Given records –
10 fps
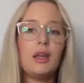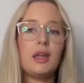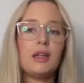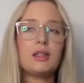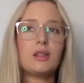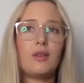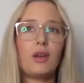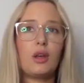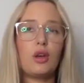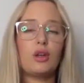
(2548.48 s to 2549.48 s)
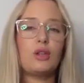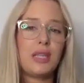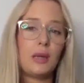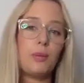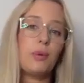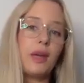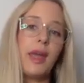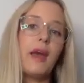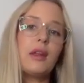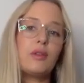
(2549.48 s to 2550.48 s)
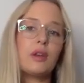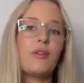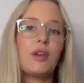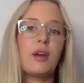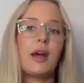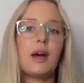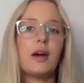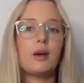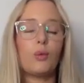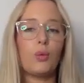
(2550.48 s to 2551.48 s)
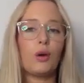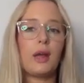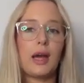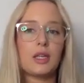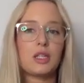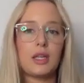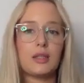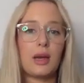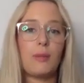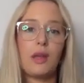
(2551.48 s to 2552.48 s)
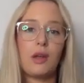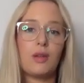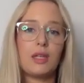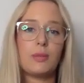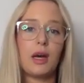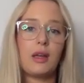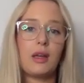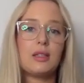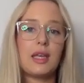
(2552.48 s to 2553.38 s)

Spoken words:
and just go deeper again and really figure out what actually is happening on these markets.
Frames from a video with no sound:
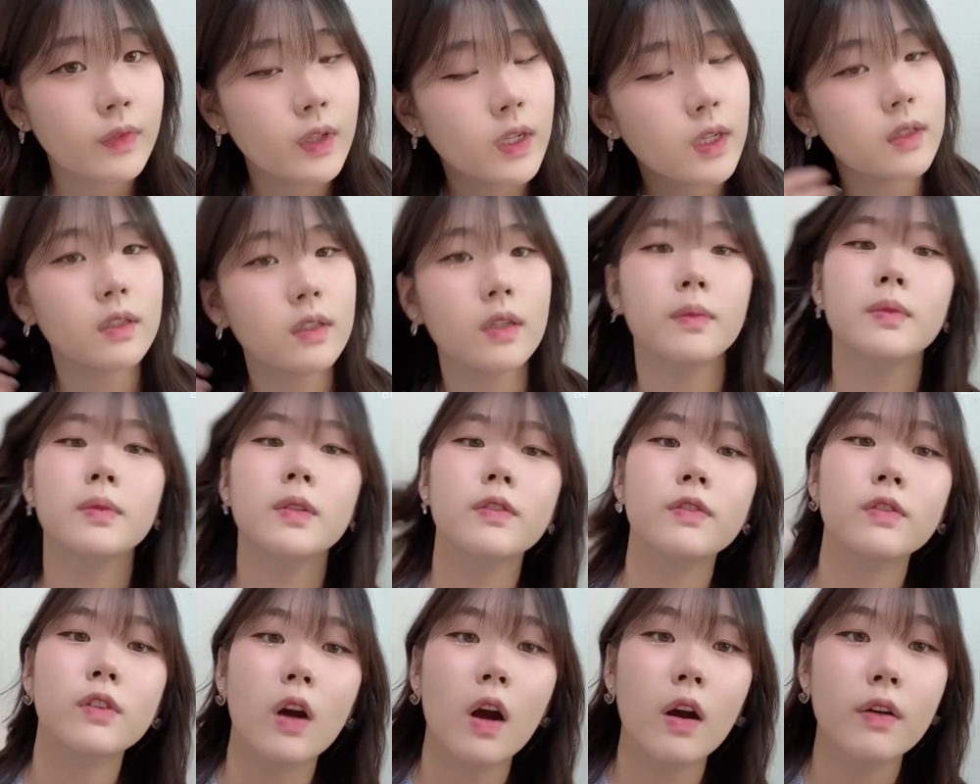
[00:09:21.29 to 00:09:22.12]
In terms
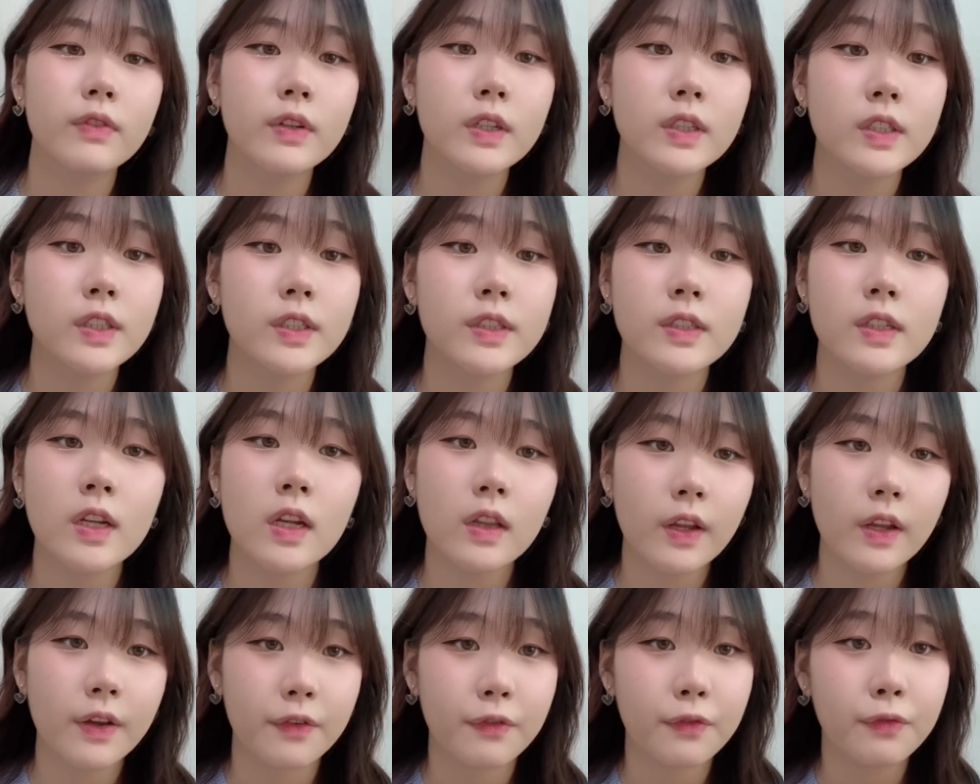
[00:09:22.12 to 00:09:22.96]
of coverage, it's
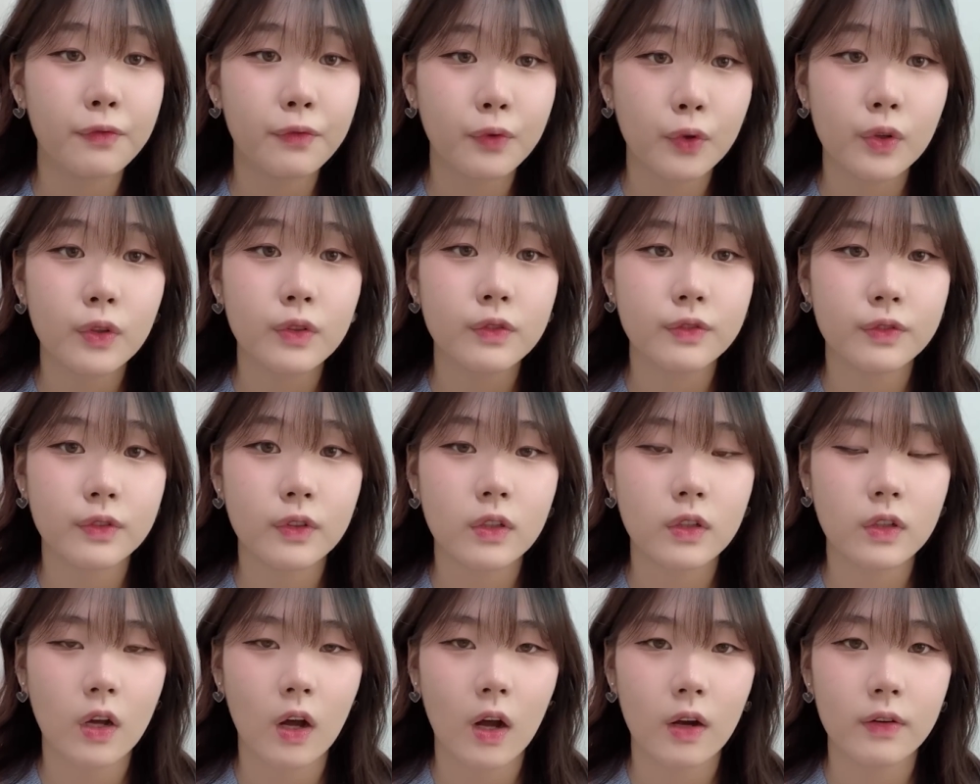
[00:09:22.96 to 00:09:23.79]
not like full
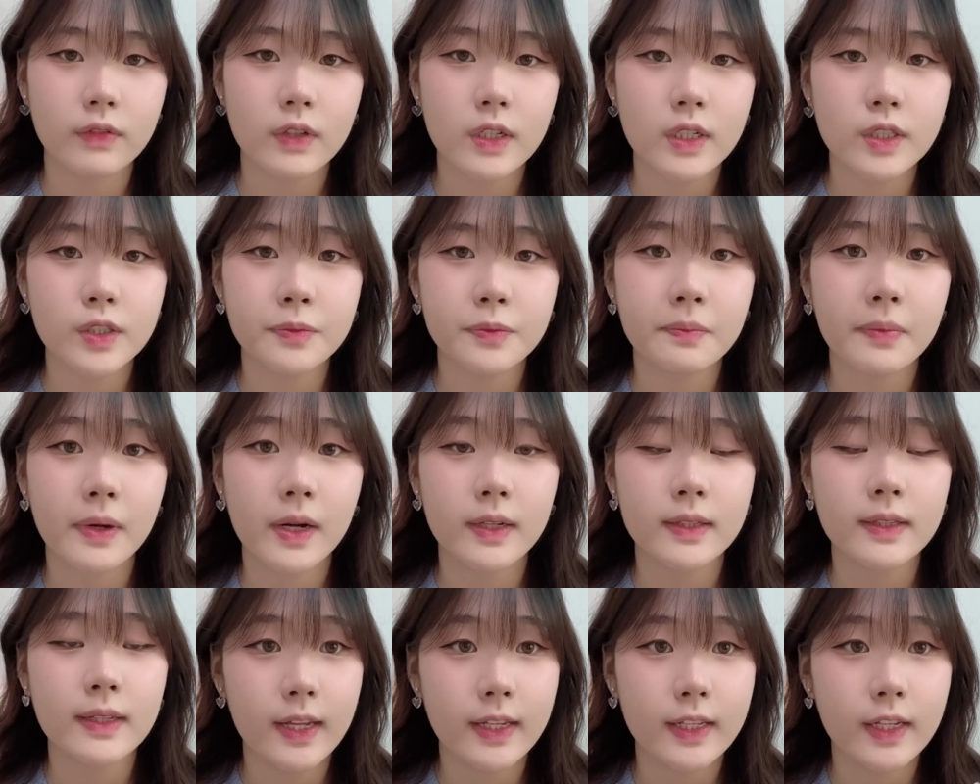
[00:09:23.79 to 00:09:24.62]
coverage,
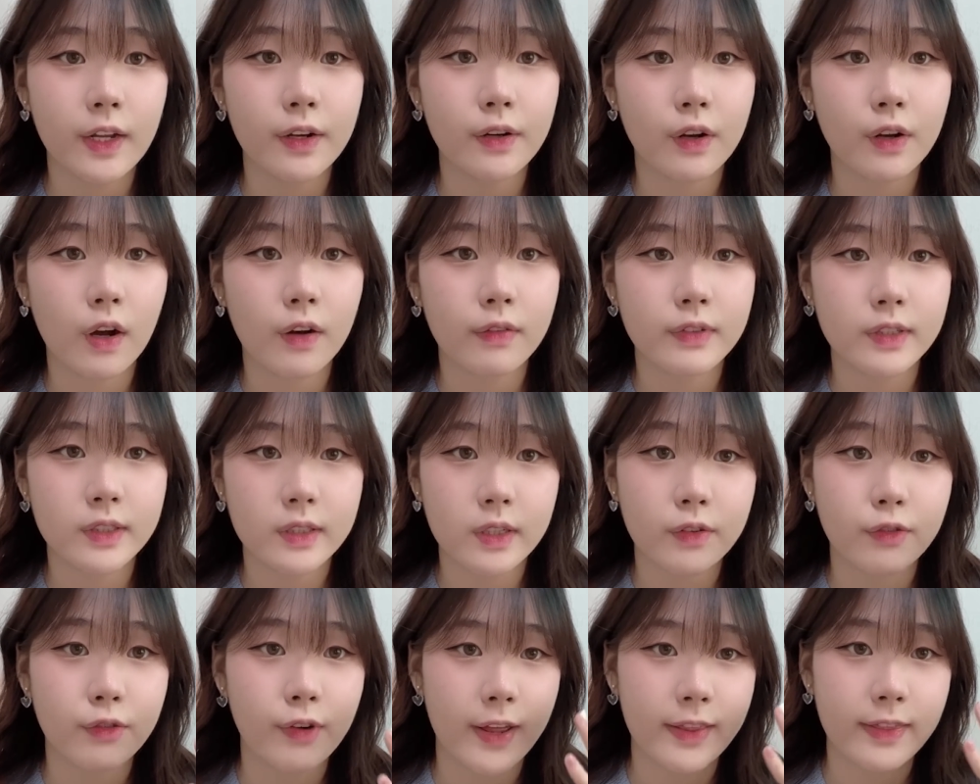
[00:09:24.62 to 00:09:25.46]
but it can cover
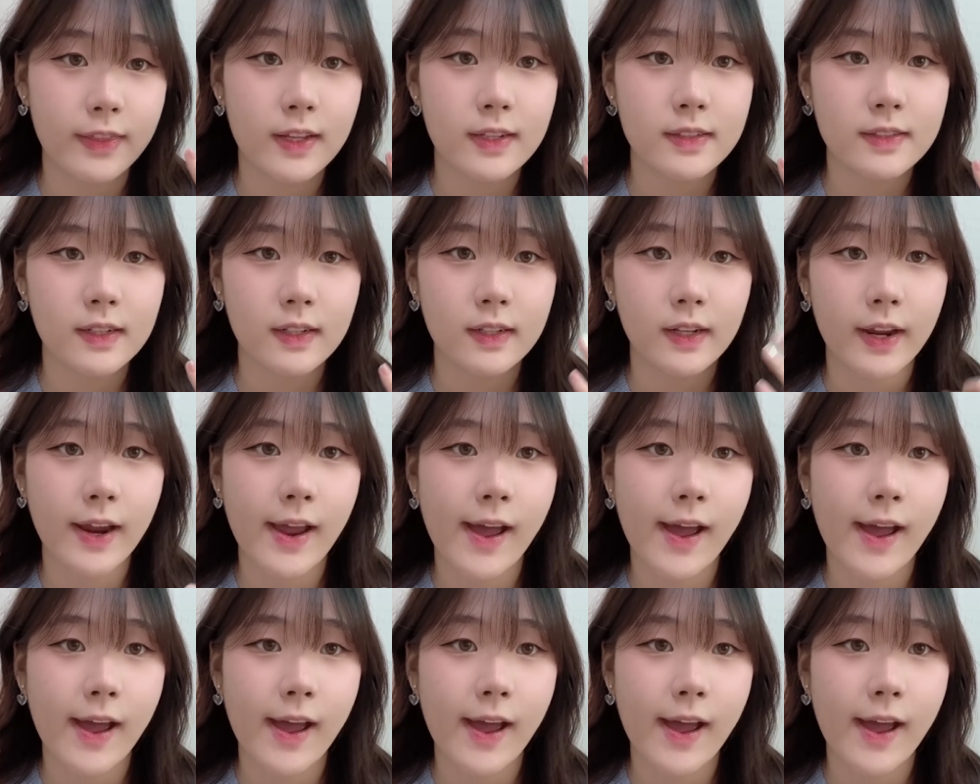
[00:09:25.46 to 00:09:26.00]
the redness that I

Work task –
The copy must match the listing above exactly, except that it holds no pictures.

Written solution –
10 fps
(2548.48 s to 2549.48 s)
(2549.48 s to 2550.48 s)
(2550.48 s to 2551.48 s)
(2551.48 s to 2552.48 s)
(2552.48 s to 2553.38 s)

Spoken words:
and just go deeper again and really figure out what actually is happening on these markets.
Frames from a video with no sound:
[00:09:21.29 to 00:09:22.12]
In terms
[00:09:22.12 to 00:09:22.96]
of coverage, it's
[00:09:22.96 to 00:09:23.79]
not like full
[00:09:23.79 to 00:09:24.62]
coverage,
[00:09:24.62 to 00:09:25.46]
but it can cover
[00:09:25.46 to 00:09:26.00]
the redness that I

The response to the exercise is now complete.